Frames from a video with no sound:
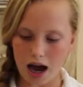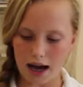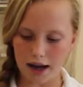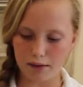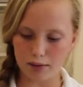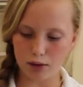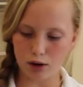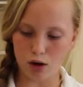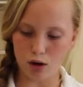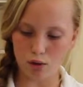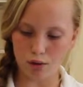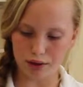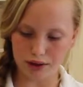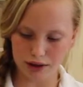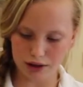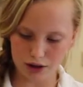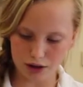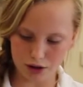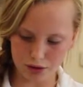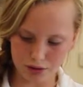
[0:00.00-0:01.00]
I'm
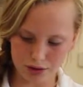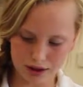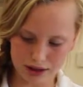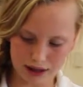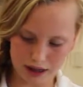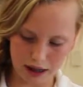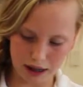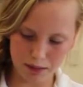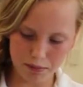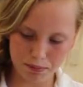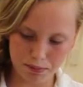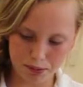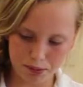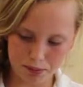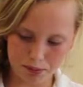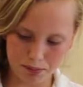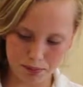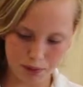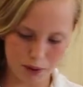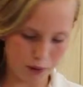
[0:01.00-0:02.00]
going to slip
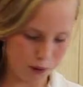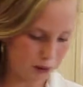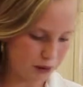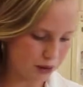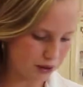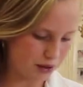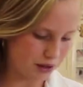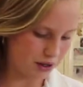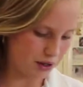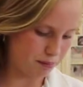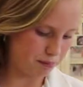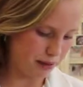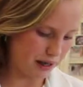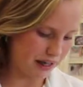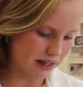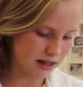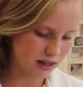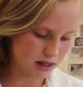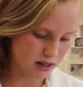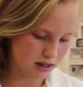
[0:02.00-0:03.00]
both the
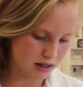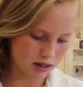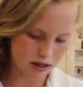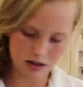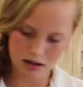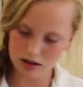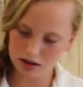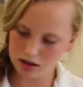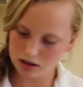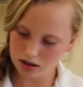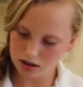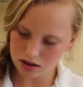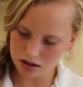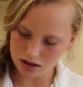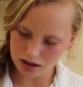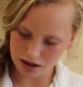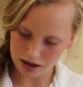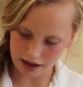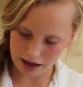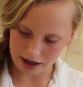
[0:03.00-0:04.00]
base
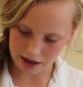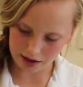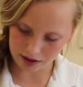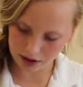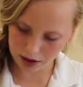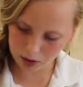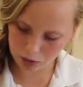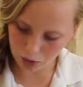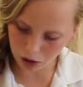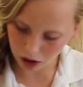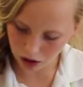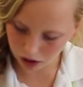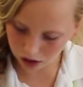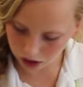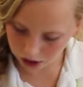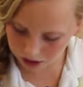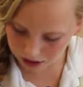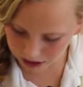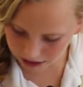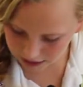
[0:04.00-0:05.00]
and the wall
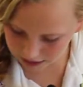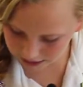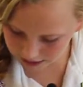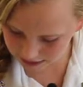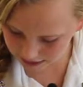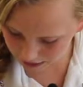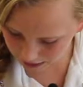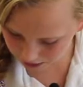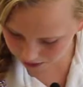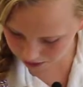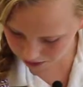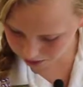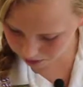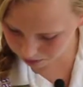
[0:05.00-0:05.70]
on the inside,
⁂
§ Instructions to follow:
Give every record again word for word, pictures excluded.

§ Solution for this exercise:
Frames from a video with no sound:
[0:00.00-0:01.00]
I'm
[0:01.00-0:02.00]
going to slip
[0:02.00-0:03.00]
both the
[0:03.00-0:04.00]
base
[0:04.00-0:05.00]
and the wall
[0:05.00-0:05.70]
on the inside,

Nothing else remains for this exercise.